There were about 23,000 asylum applications in 2007, the lowest for 14 years. The then immigration minister, Liam Byrne, boasted that stronger border controls were delivering the fall in numbers. But the rise and fall of asylum seekers is in direct response to levels of oppression in their home countries. There is no legal way for asylum seekers to come to this country.
There is no "refugee" visa. They come on business, student or visitor visas and must apply for asylum as soon as possible – those who cannot manage even those papers because of the level of anarchy in their home countries get on the back of lorries and embark on the most dangerous journeys over thousands of miles.

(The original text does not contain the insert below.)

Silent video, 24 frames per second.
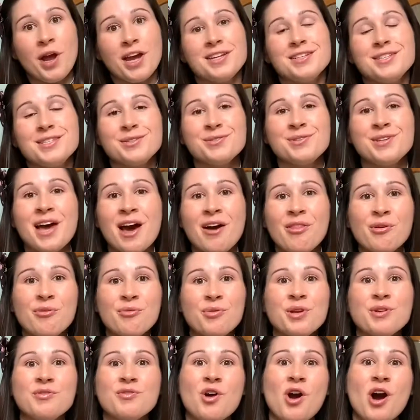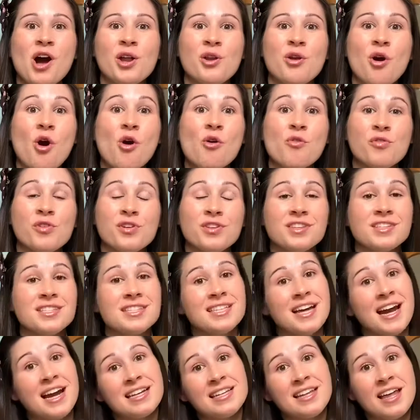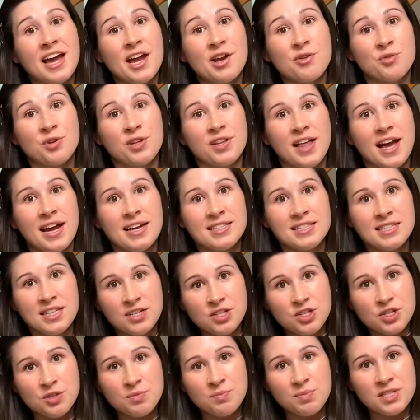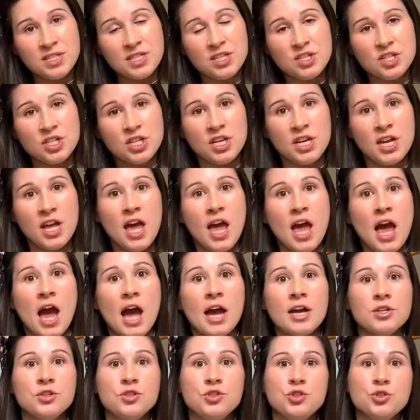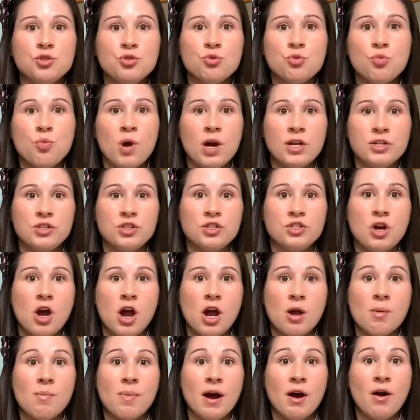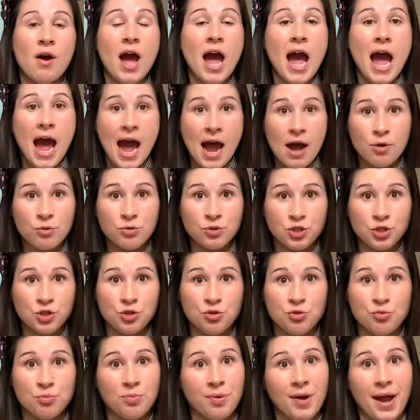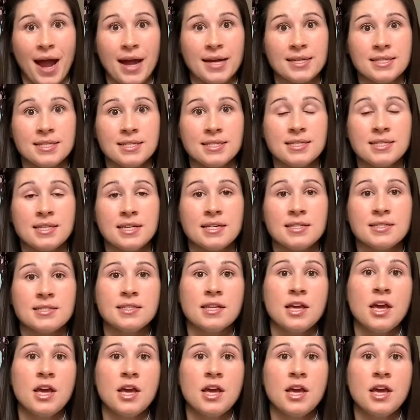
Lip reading: so now that we've gone over the side lying relaxation position, I do want to talk about how to practice this.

They are not coming for economic benefits to a country in recession (we have seen a dramatic fall in numbers coming for work from eastern European countries for precisely that reason) but because their lives are in danger. Their very method of entry criminalises them and exposes them to extraordinary levels of suspicion from state and society.
Currently those granted refugee status get only five years’ leave to remain after which time they may well be sent back. Surely Britain can afford to deliver its responsibilities under the Geneva convention in the right spirit, nor erode them by such mealy-mouthed measures.